Participants must bring a laptop and will receive necessary materials upon the start of the class.
 
Presenter: Monty St. John
Monty St John is a partner at CyberDefenses and equally husband, father, and game enthusiast. It's a close tie between what occupies his mind more -- gaming or security.
Having been involved in security, software development and forensics for a couple of decades, Monty chose to narrow his scope in 2008 to focus on digital forensics, incident response, and threat intelligence. He has a B.S. in Computer Science from Grantham University, enough certifications to paper a wall in his office, and has been an instructor on various digital forensics and threat intelligence topics for the last 3 years.


OSINT For Pen Testers: Maximizing Your Efficiency
Have you ever spent too much time in the reconnaissance phase of a pen test because you needed better intelligence? Do you make the most efficient use of OSINT? This course aims to help you find more efficient ways to collect the information about your targets so that you can get to the fun stuff: exploitation and maximum pwnage. Here, you’ll see the correlation between OSINT and Social engineering and how to better apply it to your engagements. You'll see techniques for phishing, vishing, pretexting, impersonation, and more. Tool demonstrations will include how to make the best use of OSINT Websites and standalone tools such as Datasploit, recon-ng, Social Engineer Toolkit (SET), and Browser Exploitation Framework (BeEF).
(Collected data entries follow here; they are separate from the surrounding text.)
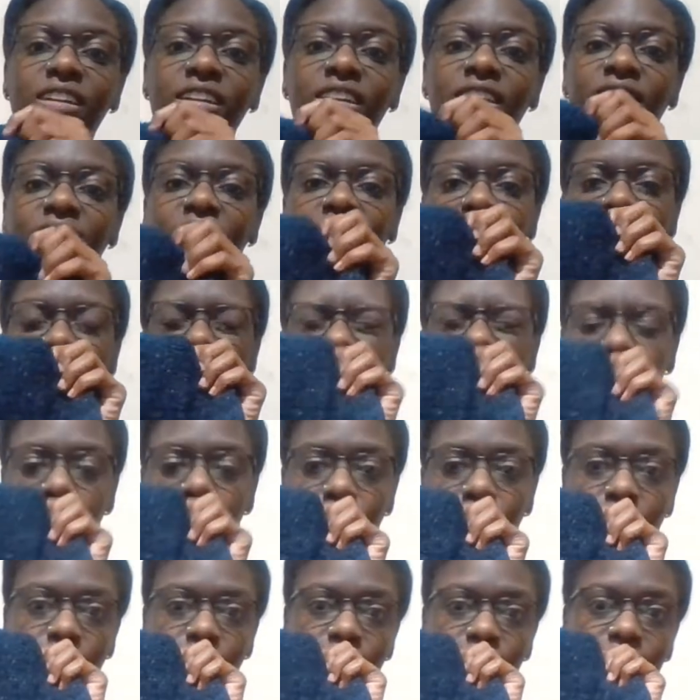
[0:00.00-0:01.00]

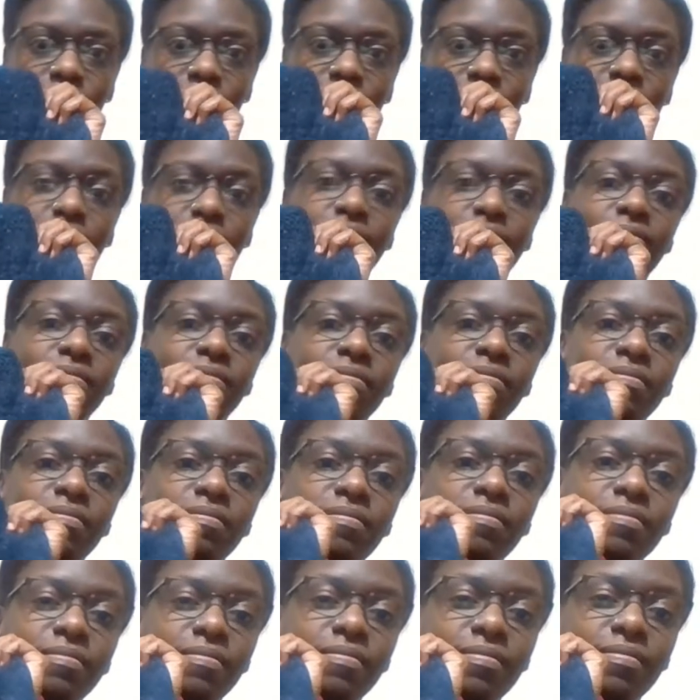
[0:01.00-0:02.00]

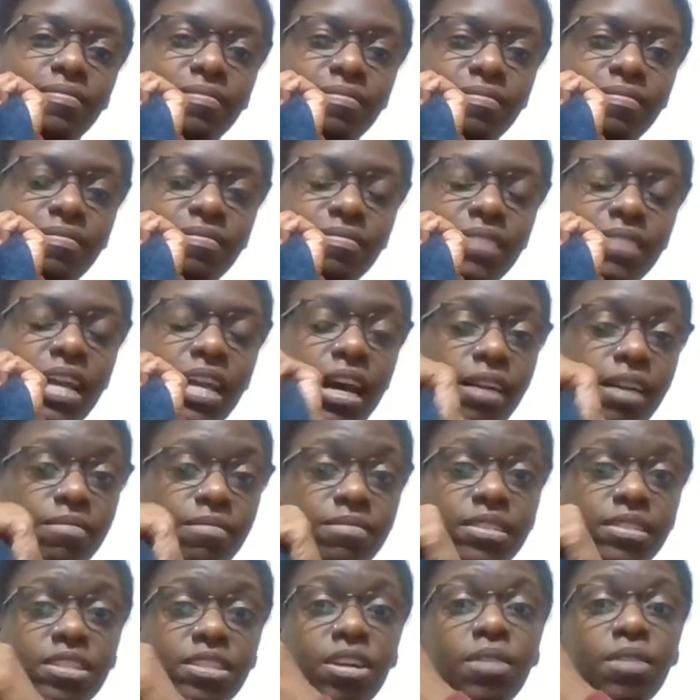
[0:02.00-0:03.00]
Yeah,
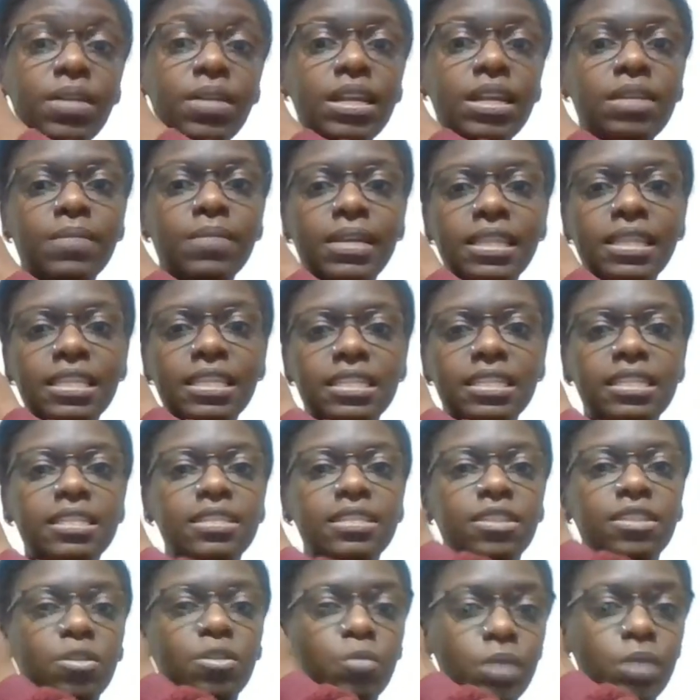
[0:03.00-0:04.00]
so anyway, this is
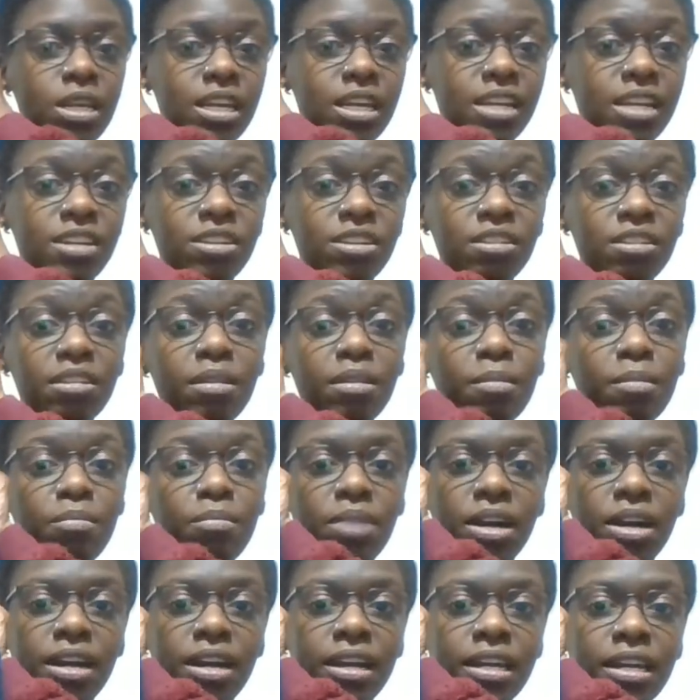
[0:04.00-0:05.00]
The Weekender
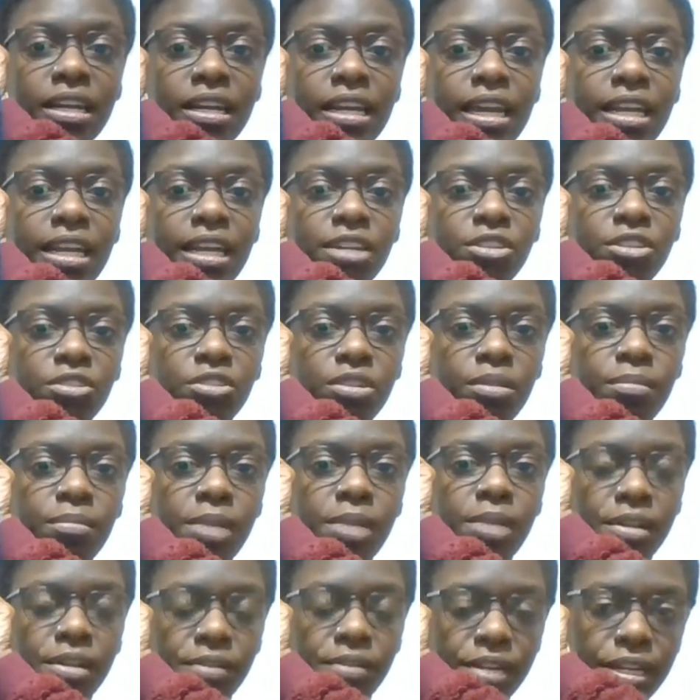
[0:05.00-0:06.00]
by Andrea
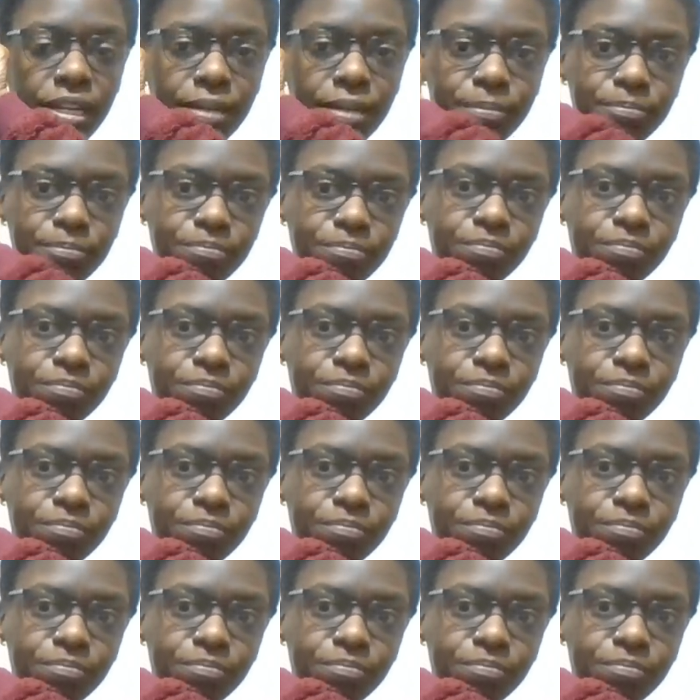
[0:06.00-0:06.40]
Mowry.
Participants must bring a laptop and will receive necessary materials upon the start of the class.
 
Presenter: Joe Gray
Joe Gray joined the U.S. Navy directly out of High School and served for 7 years as a Submarine Navigation Electronics Technician. Joe is an Enterprise Security Consultant at Sword and Shield Enterprise Security in Knoxville, TN. Joe also maintains his own blog and podcast called Advanced Persistent Security. He is also in the SANS Instructor Development pipeline, teaching SANS Security 504: Hacker Tools, Techniques, Exploits, and Incident Handling. In his spare time, Joe enjoys reading news relevant to information security, attending information security conferences, contributing blogs to various outlets, bass fishing, and flying his drone.